Should the Senate vote be delayed by procedural moves, the chamber will have until the next Congress begins, at noon Jan. 3, to hold the vote. If senators miss that deadline, the legislation expires and the veto stands.

Trump took issue with a provision in the bill to rename military bases that honor Confederate figures and the lack of a provision that would repeal legal protections for social media companies found in Section 230 of a 1996 communications law.

The president has also balked at language that would impose limits on how many troops can be withdrawn from Afghanistan and Germany — and how quickly.

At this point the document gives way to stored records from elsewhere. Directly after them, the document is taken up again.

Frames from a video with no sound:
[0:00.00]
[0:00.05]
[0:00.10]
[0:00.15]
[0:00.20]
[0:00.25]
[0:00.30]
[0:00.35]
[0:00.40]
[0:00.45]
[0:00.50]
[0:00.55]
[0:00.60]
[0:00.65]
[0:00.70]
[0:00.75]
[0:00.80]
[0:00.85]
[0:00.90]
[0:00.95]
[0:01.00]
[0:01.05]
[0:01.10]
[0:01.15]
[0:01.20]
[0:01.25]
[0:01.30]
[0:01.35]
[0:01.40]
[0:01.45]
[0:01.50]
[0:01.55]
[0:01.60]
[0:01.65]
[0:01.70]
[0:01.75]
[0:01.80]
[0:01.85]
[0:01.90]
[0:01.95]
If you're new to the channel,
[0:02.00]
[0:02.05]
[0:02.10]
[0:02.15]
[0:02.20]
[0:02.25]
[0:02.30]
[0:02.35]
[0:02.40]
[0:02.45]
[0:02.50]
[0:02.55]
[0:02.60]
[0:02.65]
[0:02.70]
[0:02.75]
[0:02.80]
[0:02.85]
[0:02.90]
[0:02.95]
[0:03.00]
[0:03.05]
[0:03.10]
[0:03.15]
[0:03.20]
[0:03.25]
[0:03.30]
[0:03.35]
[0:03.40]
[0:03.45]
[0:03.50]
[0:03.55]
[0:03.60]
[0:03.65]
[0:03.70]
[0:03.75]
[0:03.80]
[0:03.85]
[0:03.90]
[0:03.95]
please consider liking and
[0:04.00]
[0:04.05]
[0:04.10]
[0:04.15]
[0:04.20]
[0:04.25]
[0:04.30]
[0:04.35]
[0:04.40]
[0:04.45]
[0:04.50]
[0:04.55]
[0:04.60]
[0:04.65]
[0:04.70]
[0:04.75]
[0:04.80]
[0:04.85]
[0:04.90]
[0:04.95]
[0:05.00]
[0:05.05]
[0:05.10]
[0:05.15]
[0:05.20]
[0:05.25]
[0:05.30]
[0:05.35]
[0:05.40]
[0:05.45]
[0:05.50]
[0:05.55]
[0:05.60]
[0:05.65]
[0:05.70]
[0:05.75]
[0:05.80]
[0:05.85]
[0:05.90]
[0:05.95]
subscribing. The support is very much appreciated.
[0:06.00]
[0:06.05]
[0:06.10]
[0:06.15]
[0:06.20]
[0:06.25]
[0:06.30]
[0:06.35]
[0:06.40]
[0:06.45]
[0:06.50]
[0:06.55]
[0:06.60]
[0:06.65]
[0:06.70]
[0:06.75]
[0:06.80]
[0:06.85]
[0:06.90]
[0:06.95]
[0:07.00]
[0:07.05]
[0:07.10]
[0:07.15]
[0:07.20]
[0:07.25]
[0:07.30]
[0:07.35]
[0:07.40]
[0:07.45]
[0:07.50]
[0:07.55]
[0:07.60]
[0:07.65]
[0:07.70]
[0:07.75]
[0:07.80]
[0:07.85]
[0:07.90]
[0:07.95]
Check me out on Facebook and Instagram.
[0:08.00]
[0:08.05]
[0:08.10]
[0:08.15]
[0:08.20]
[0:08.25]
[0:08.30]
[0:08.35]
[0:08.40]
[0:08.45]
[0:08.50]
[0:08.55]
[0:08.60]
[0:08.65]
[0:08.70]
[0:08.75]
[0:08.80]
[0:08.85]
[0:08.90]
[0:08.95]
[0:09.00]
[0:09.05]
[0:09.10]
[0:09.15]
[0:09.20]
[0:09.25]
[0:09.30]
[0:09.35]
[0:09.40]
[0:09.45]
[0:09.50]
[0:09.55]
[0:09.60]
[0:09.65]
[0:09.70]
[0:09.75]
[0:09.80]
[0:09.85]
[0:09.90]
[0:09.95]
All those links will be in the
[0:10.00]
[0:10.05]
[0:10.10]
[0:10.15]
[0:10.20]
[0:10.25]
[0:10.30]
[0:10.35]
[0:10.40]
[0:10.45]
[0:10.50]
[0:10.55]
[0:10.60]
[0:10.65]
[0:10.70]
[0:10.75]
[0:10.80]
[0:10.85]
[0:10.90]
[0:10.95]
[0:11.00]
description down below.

But the NDAA conference report passed both chambers of Congress with veto-proof majorities — 83-14 in the Senate and 335-78 in the House — and enjoys wide-ranging bipartisan support.

Top lawmakers on the House Armed Services Committee urged members to override the veto.

“I strongly urge members to uphold what we did in this chamber just a couple weeks ago,” said Chairman Adam Smith, D-Wash., speaking on the House floor ahead of the vote.

“The president vetoed this because of something that isn’t in the bill, and was never going to be in the bill and that was totally unrelated to national security,” Smith said. “We did this once, let’s do it again and we can all go home for the rest of the year.”

Smith’s Republican counterpart, ranking member Mac Thornberry, R-Texas, echoed the sentiment.

“I continue to support this bill just as more than 80 percent of the House did just 20 days ago,” Thornberry said, “Our troops, our country and indeed the world are watching to see what we will do. I urge members to but the best interest of the country first as they vote. Nothing else matters.”

The NDAA is considered a must-pass piece of legislation that has been enacted every year for the past 59 years. This year’s version is named for Thornberry, who is retiring.